▶ [What you will do]
Please write out every record exactly, but keep any images out of it.

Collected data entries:
+++
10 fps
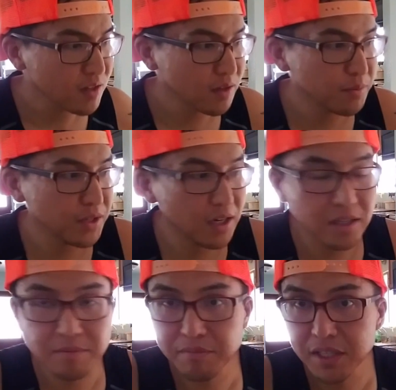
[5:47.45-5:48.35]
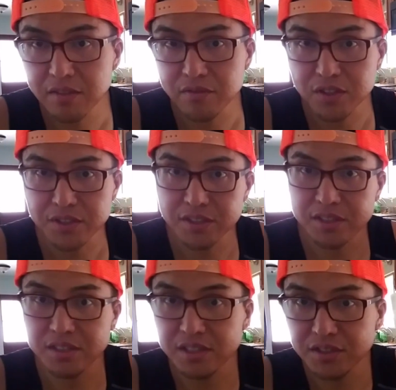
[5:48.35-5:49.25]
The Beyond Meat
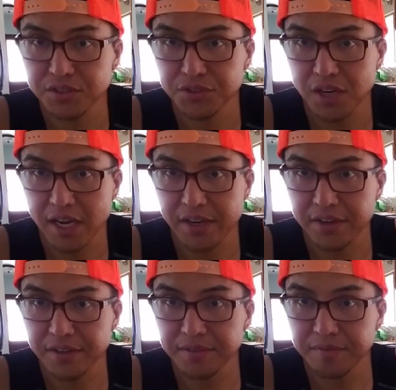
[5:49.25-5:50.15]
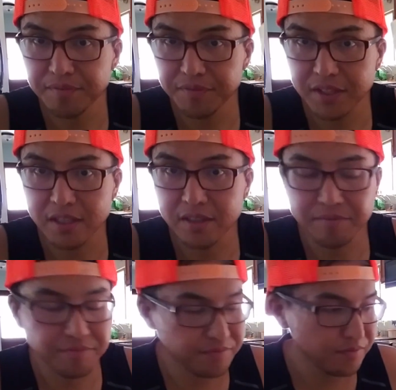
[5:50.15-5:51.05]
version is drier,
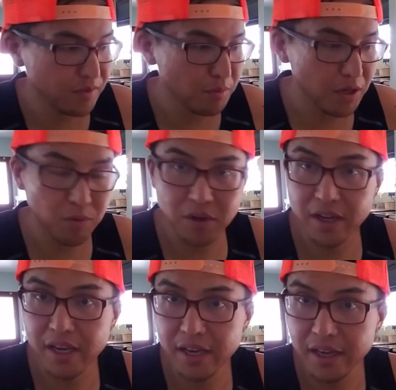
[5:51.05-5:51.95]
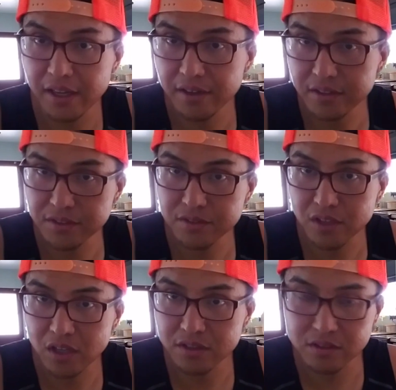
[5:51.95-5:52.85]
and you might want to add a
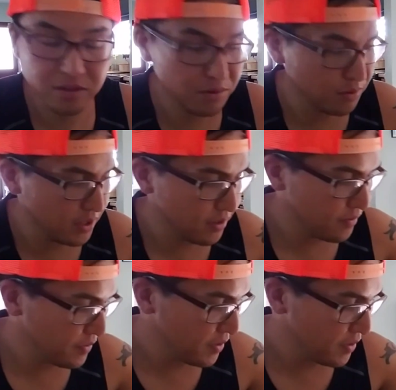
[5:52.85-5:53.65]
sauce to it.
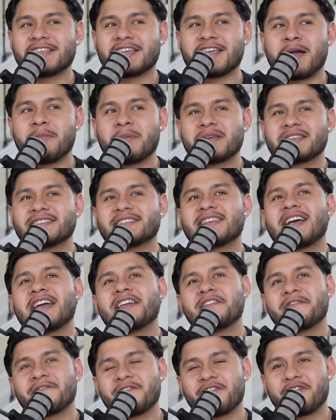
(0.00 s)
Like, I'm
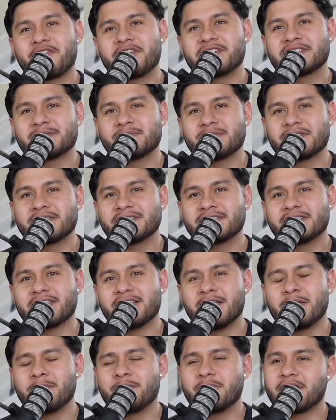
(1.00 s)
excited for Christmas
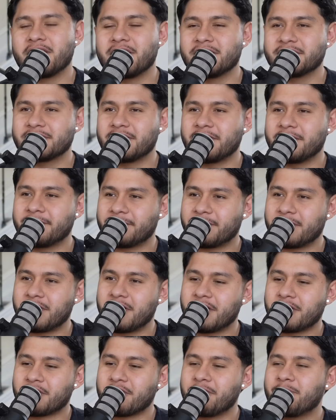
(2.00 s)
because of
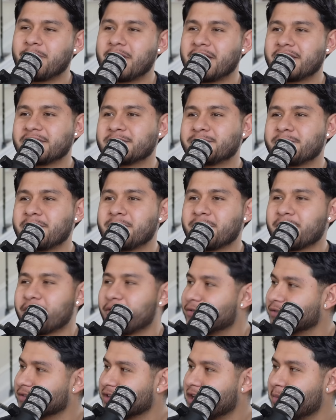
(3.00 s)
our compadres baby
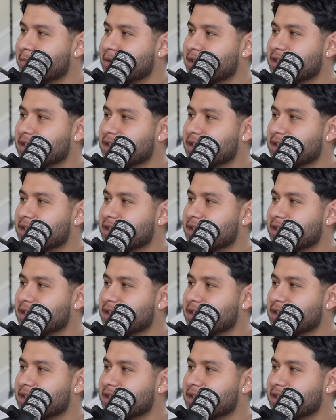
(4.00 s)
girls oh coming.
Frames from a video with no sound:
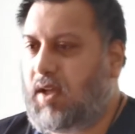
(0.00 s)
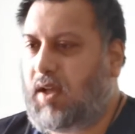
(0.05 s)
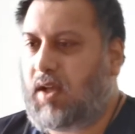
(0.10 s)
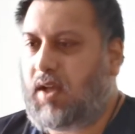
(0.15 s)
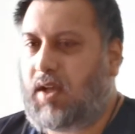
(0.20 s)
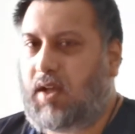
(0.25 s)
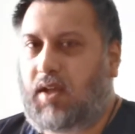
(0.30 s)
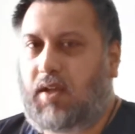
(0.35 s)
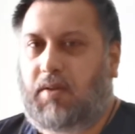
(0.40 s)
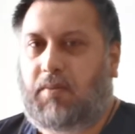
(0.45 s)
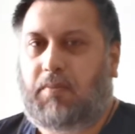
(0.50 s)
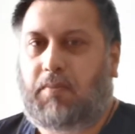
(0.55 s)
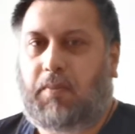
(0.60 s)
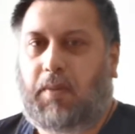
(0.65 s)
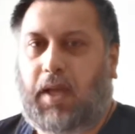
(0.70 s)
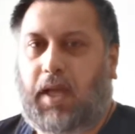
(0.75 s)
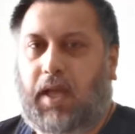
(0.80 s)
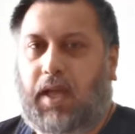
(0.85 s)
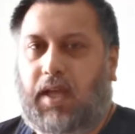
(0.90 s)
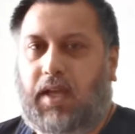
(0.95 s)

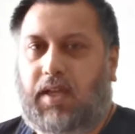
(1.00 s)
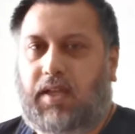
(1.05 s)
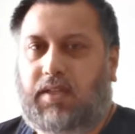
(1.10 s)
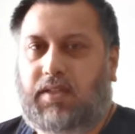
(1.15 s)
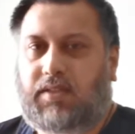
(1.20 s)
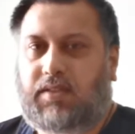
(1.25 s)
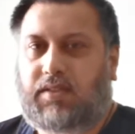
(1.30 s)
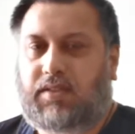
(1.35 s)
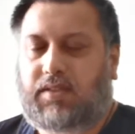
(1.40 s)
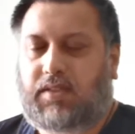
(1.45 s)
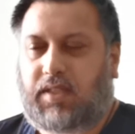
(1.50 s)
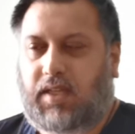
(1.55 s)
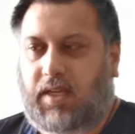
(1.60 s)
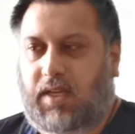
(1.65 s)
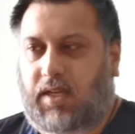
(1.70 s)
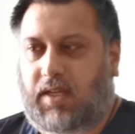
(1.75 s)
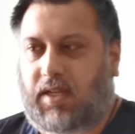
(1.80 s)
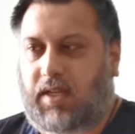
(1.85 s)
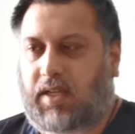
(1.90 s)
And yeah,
+++
▶ [Solution to this task]
10 fps
[5:47.45-5:48.35]
[5:48.35-5:49.25]
The Beyond Meat
[5:49.25-5:50.15]
[5:50.15-5:51.05]
version is drier,
[5:51.05-5:51.95]
[5:51.95-5:52.85]
and you might want to add a
[5:52.85-5:53.65]
sauce to it.
(0.00 s)
Like, I'm
(1.00 s)
excited for Christmas
(2.00 s)
because of
(3.00 s)
our compadres baby
(4.00 s)
girls oh coming.
Frames from a video with no sound:
(0.00 s)
(0.05 s)
(0.10 s)
(0.15 s)
(0.20 s)
(0.25 s)
(0.30 s)
(0.35 s)
(0.40 s)
(0.45 s)
(0.50 s)
(0.55 s)
(0.60 s)
(0.65 s)
(0.70 s)
(0.75 s)
(0.80 s)
(0.85 s)
(0.90 s)
(0.95 s)

(1.00 s)
(1.05 s)
(1.10 s)
(1.15 s)
(1.20 s)
(1.25 s)
(1.30 s)
(1.35 s)
(1.40 s)
(1.45 s)
(1.50 s)
(1.55 s)
(1.60 s)
(1.65 s)
(1.70 s)
(1.75 s)
(1.80 s)
(1.85 s)
(1.90 s)
And yeah,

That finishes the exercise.